What you give back should be exactly the lines from the one with "[00:00:01.40]" through the final line of the material, pictures removed; please add nothing.

*DATA UNDER STUDY*
______________________________

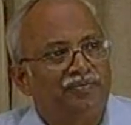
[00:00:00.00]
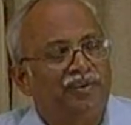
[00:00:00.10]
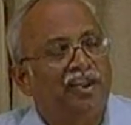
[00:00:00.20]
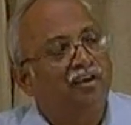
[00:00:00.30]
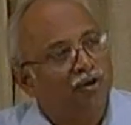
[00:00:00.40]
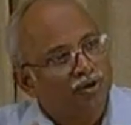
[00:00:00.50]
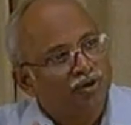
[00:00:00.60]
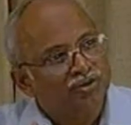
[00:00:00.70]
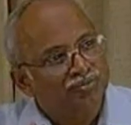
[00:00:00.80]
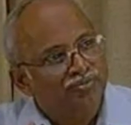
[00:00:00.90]
a
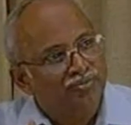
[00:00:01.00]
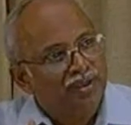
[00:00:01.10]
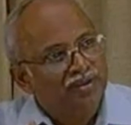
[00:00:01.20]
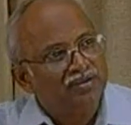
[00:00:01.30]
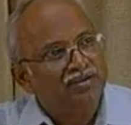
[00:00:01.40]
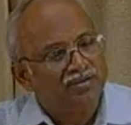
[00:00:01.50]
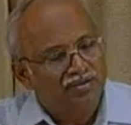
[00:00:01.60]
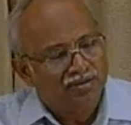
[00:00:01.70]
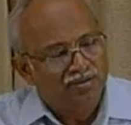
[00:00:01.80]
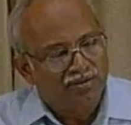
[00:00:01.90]
corrosive plate
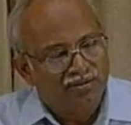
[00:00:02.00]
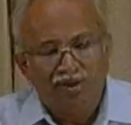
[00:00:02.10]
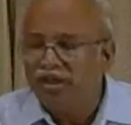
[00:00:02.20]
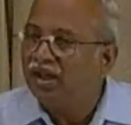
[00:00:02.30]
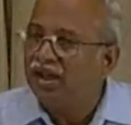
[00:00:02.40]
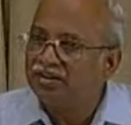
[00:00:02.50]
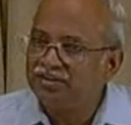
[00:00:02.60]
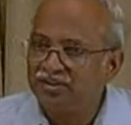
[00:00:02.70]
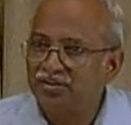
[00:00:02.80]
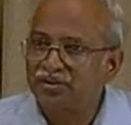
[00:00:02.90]
has
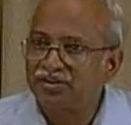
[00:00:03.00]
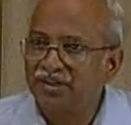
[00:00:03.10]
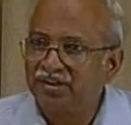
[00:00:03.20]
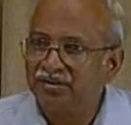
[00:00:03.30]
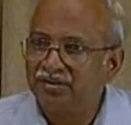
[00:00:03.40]
reduced strength,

______________________________

*TASK SOLUTION*
[00:00:01.40]
[00:00:01.50]
[00:00:01.60]
[00:00:01.70]
[00:00:01.80]
[00:00:01.90]
corrosive plate
[00:00:02.00]
[00:00:02.10]
[00:00:02.20]
[00:00:02.30]
[00:00:02.40]
[00:00:02.50]
[00:00:02.60]
[00:00:02.70]
[00:00:02.80]
[00:00:02.90]
has
[00:00:03.00]
[00:00:03.10]
[00:00:03.20]
[00:00:03.30]
[00:00:03.40]
reduced strength,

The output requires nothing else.